Menteri Agama Fachrul Razi dijadwalkan memimpin langsung sidang isbat. Karena masih dalam masa pandemi Covid-19, sidang isbat dilakukan dengan mengikuti protokol kesehatan sehingga tidak semua perwakilan hadir secara fisik di kantor Kementerian Agama.
”Sesuai protokol kesehatan, undangan untuk menghadiri sidang dibatasi hanya dihadiri Menag dan Wamenag, Majelis Ulama Indonesia, serta Komisi VIII DPR,” terang Direktur Urusan Agama Islam dan Pembinaan Syariah Ditjen Bimas Islam Agus Salim kemarin (16/5). Peserta lain, yakni dari unsur pimpinan ormas Islam, akan diundang mengikuti rapat melalui aplikasi pertemuan daring.
Lima Daerah Penuhi Syarat Kerja di Luar
Kebijakan work from home (WFH) bisa mulai dilonggarkan.
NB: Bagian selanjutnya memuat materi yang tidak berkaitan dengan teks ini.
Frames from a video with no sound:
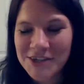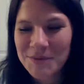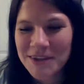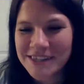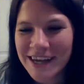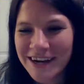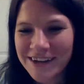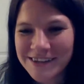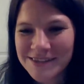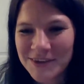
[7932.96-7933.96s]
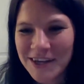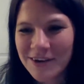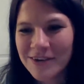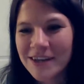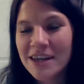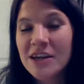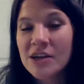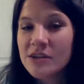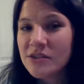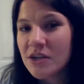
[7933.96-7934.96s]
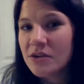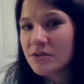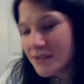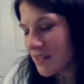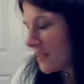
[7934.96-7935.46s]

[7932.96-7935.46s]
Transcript: this should be the title of this video. Don't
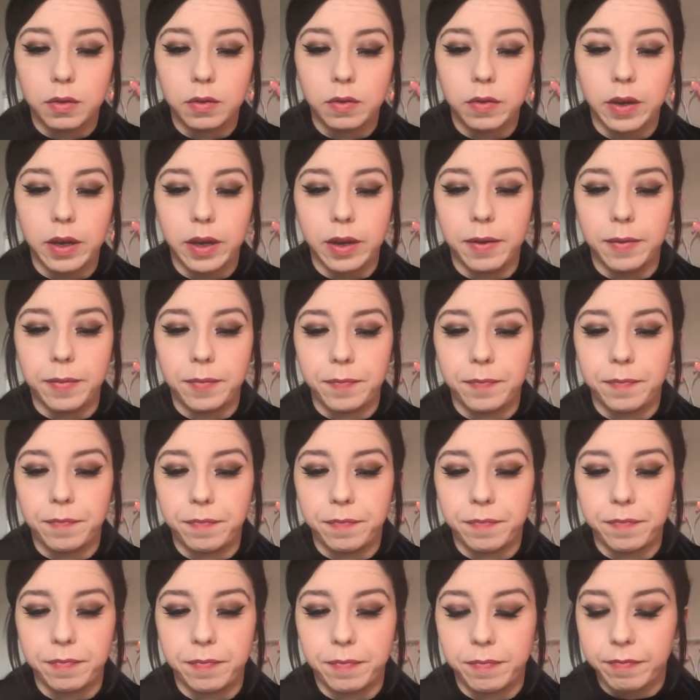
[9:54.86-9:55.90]
Okay.
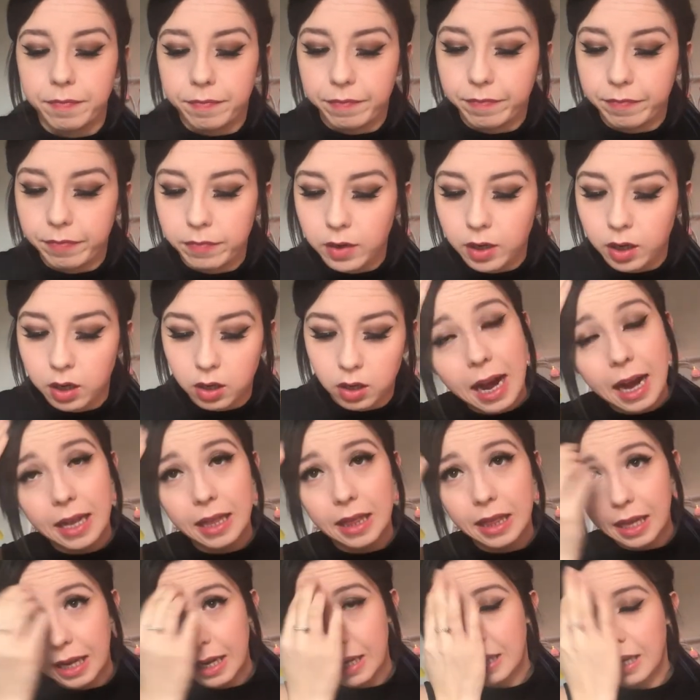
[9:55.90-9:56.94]
I
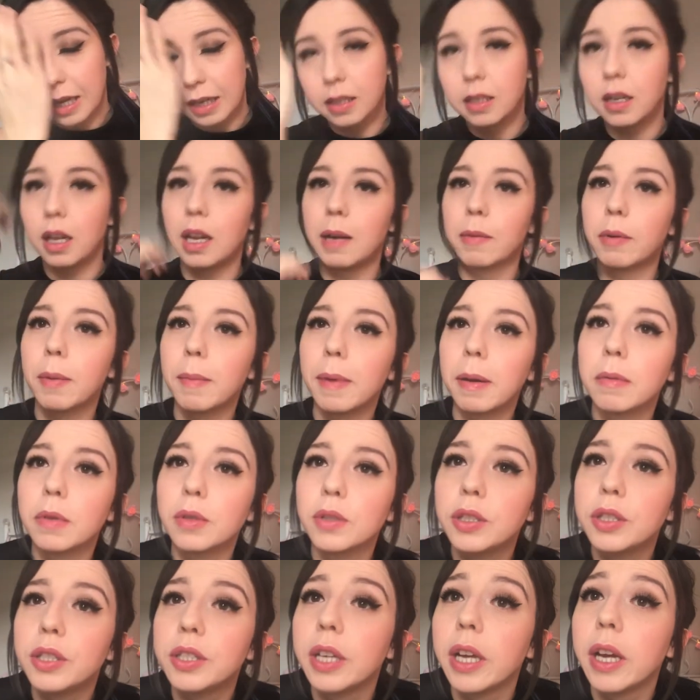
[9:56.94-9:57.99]
think that's all I'm going to be able
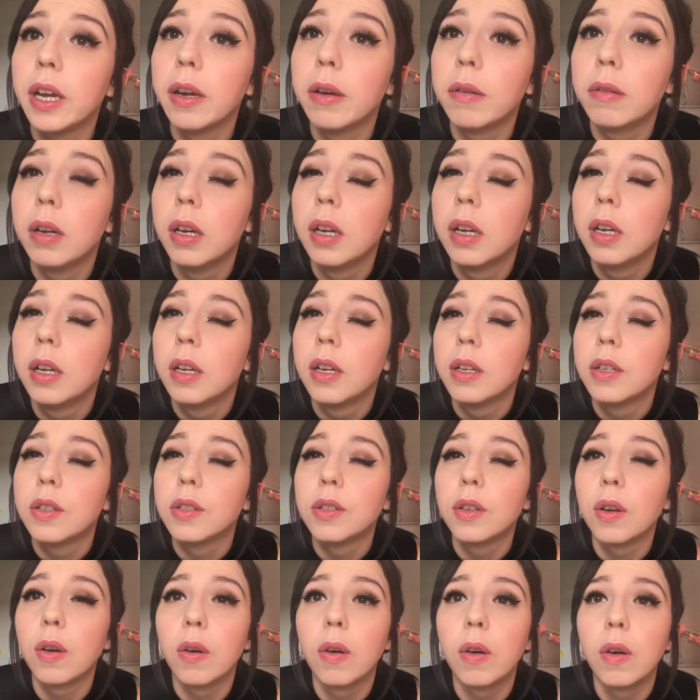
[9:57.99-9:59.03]
to do.
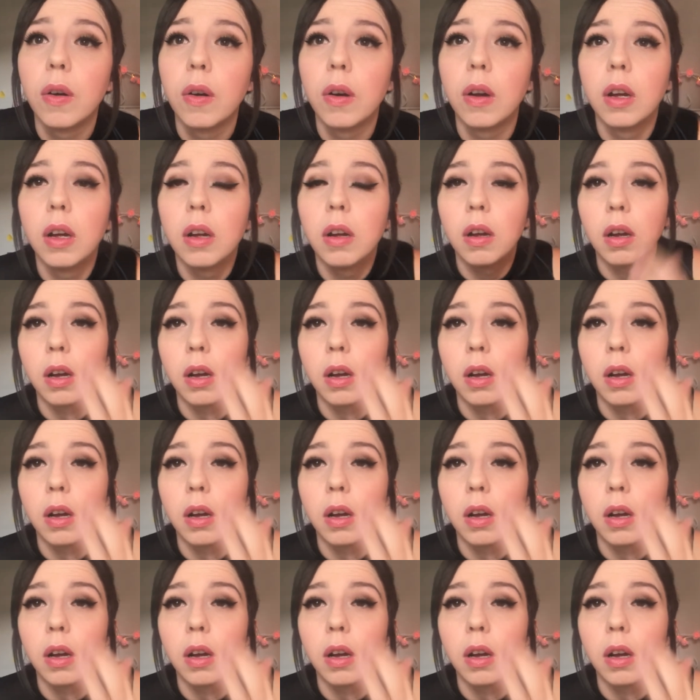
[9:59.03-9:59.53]
So,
Lingkaran Survei Indonesia (LSI) menyebutkan, bekerja di luar rumah bisa dilakukan, tapi tidak untuk semua pekerja maupun jenis pekerjaan. Tetap ada golongan yang masih harus terus berada di rumah.
Dalam paparannya kemarin (16/5), pendiri LSI Denny J.A. mengatakan, tren pertambahan kasus terlihat mulai mendatar. Sebaliknya, dampak negatif pandemi terhadap ekonomi justru makin memuncak. Itu terlihat pada jumlah penganggur yang meningkat dan turunnya laju pertumbuhan ekonomi nasional.
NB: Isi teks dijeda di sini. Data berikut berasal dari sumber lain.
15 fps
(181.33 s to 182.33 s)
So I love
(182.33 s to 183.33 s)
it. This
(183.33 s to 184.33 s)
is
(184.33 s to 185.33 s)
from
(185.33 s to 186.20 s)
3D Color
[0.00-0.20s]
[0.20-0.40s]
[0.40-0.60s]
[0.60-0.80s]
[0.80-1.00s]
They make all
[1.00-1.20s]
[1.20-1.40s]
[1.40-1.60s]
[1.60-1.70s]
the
Karena itu, syarat untuk bisa kembali bekerja di luar relatif sudah terpenuhi. ’’Namun, tak bisa dilakukan secara serentak dan harus dilaksanakan secara bertahap,’’ terang dia. Sebab, grafik kasus setiap wilayah berbedabeda setelah PSBB diberlakukan.
Menurut Denny, untuk saat ini baru lima daerah yang sudah layak memulai kembali aktivitas ekonomi di luar rumah. Yakni, empat daerah yang evaluasi PSBB-nya masuk kategori B atau baik yang meliputi DKI Jakarta, Kota Bogor, Kabupaten Bogor, dan Kabupaten Bandung Barat.
Satu wilayah lagi yang layak adalah Provinsi Bali. ’’(Bali) wilayah yang tidak memberlakukan PSBB, tapi tren kasus hariannya menurun,’’ lanjut Denny. Di luar itu, belum saatnya memulai kembali aktivitas ekonomi di luar rumah.
Meski demikian, tidak semua orang di wilayah tersebut bisa begitu saja keluar rumah untuk bekerja. Hanya mereka yang berusia 45 tahun ke bawah dan tidak memiliki penyakit komorbid seperti jantung, hipertensi, paru-paru, atau diabetes yang boleh keluar. Selebihnya, mereka yang berusia di atas 45 tahun atau memiliki penyakit komorbid harus tetap berada di rumah.